What is required. Return the lines of the material below exactly, beginning with the line that has "[0:06.00-0:07.00]" in it and finishing with the line that has "[0:00.00-0:09.55]" in it. Leave all pictures aside.

Records for the exercise.
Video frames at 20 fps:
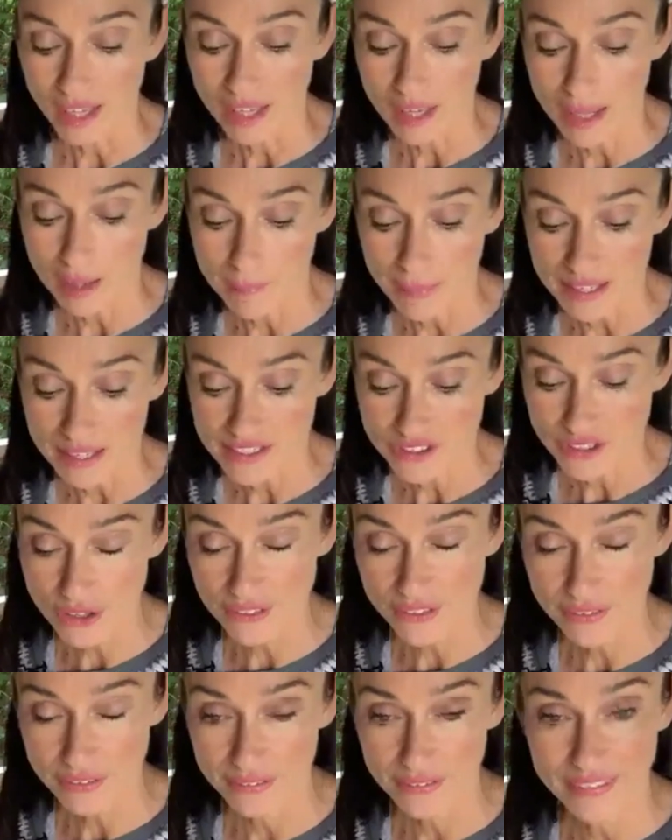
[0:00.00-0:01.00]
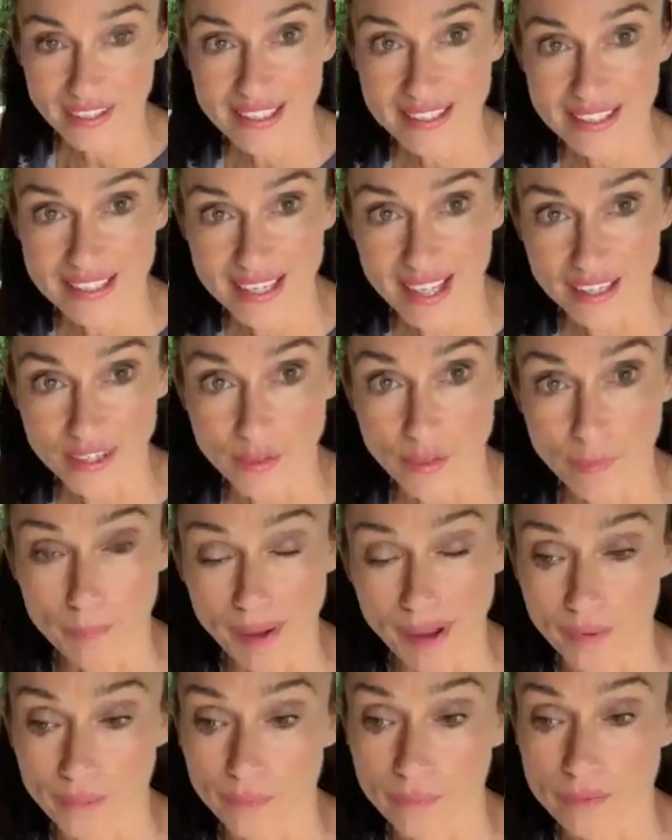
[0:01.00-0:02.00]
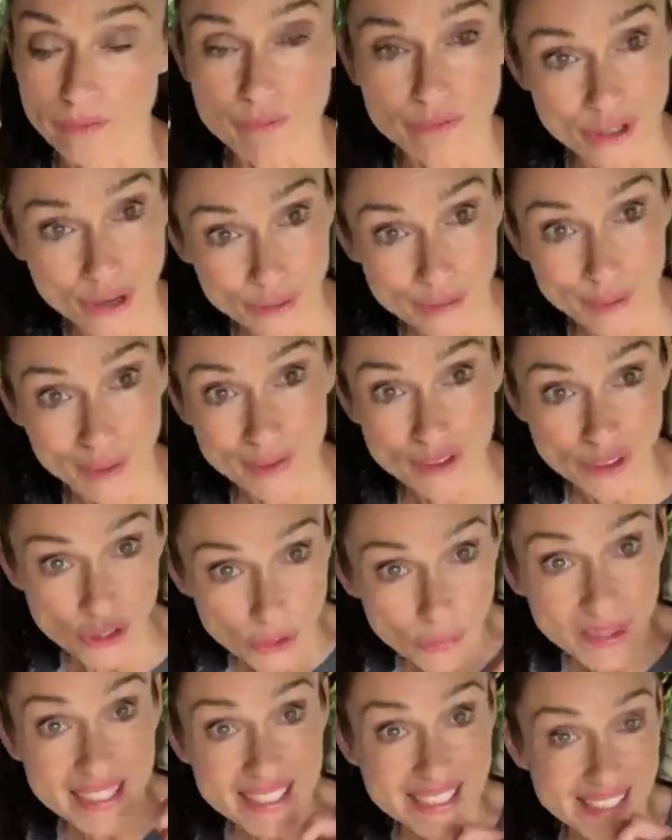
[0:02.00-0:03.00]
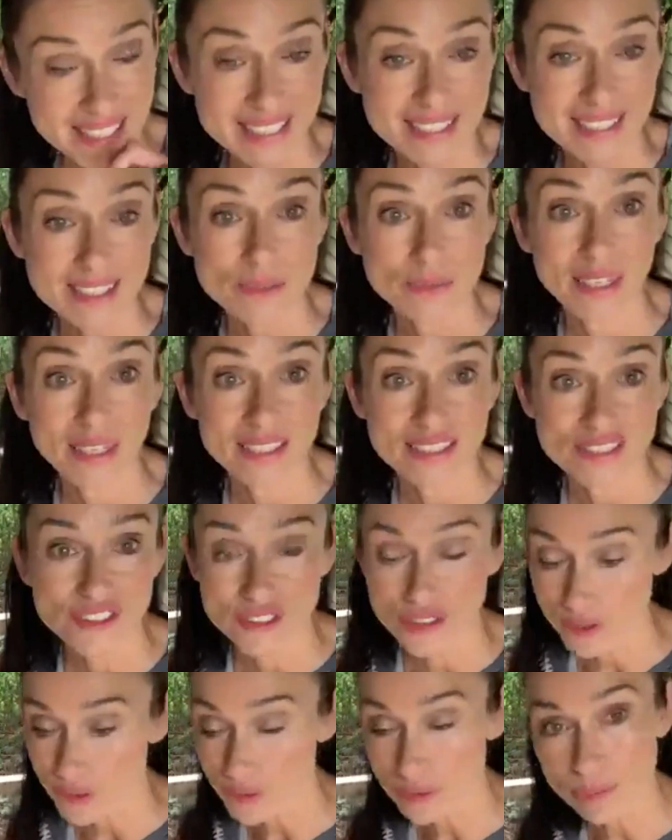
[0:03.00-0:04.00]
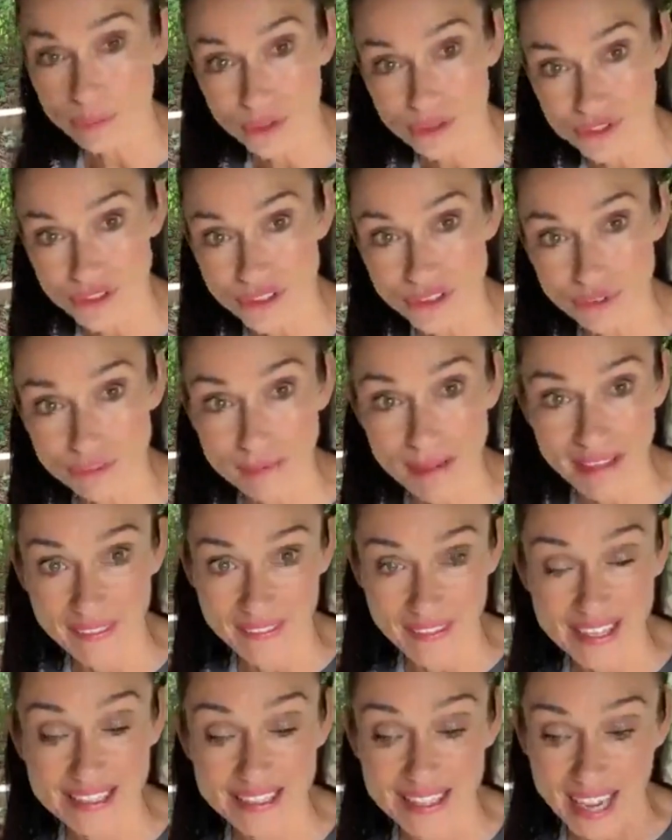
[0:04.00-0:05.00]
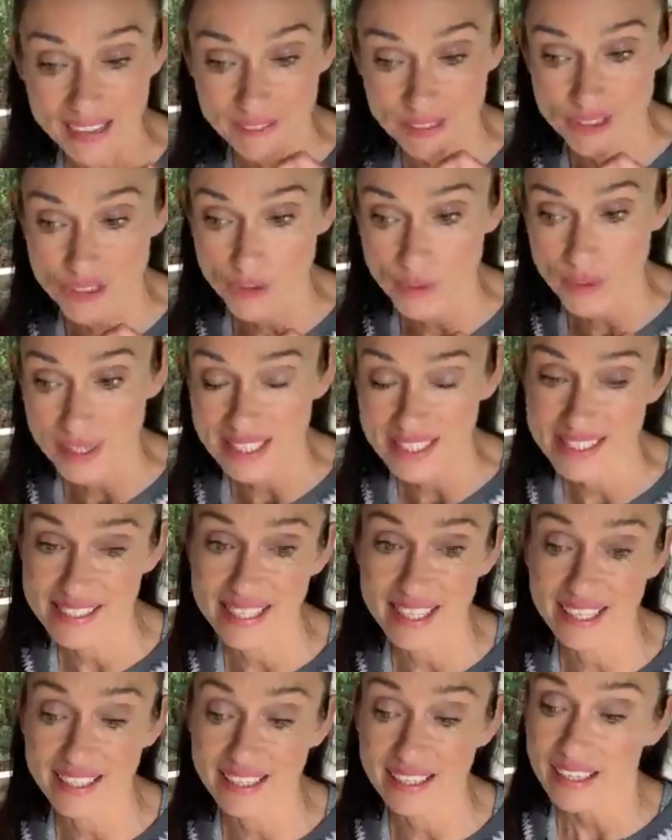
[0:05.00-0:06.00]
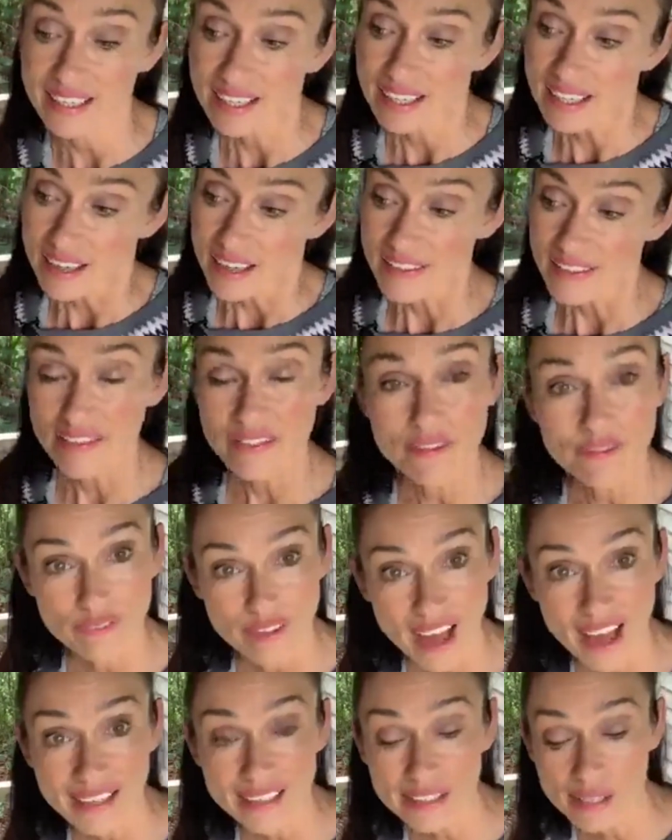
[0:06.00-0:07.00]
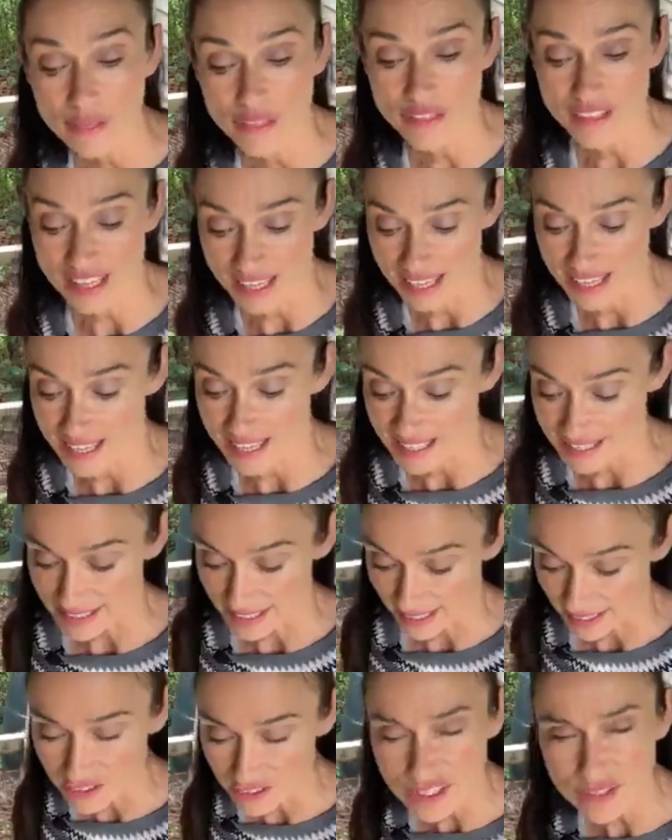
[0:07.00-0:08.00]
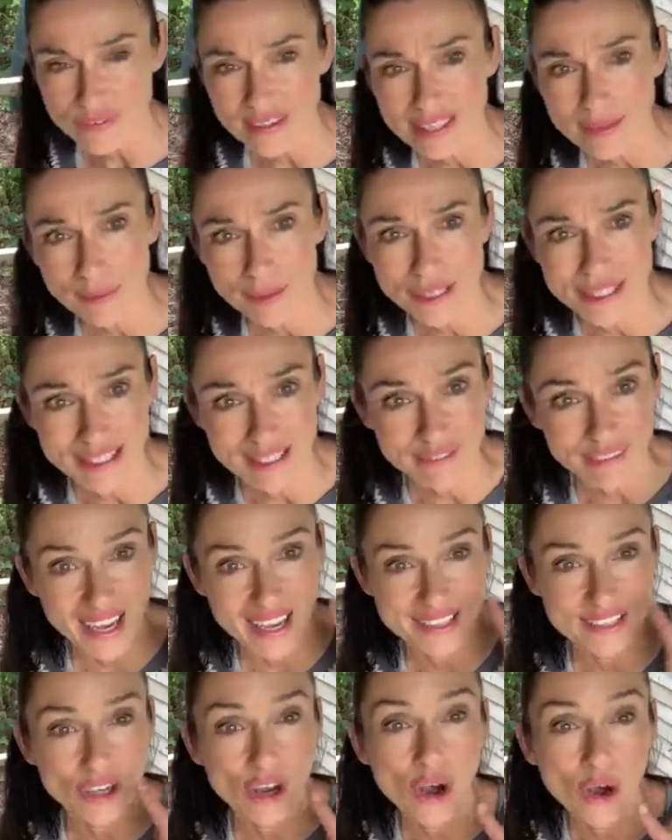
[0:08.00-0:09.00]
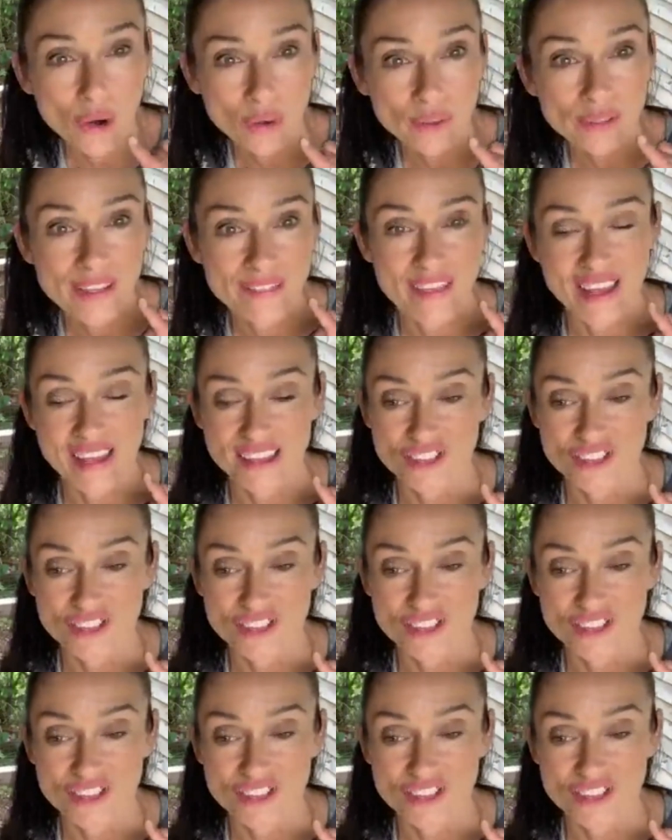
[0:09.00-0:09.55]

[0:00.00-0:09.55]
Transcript: So the other thing to tell you about, we've talked about chewing sticks as well as your toothbrush, so you could make this and have a chewing stick. And then the final thing is, I don't know if anybody's ever had a hole in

Result of this task.
[0:06.00-0:07.00]
[0:07.00-0:08.00]
[0:08.00-0:09.00]
[0:09.00-0:09.55]

[0:00.00-0:09.55]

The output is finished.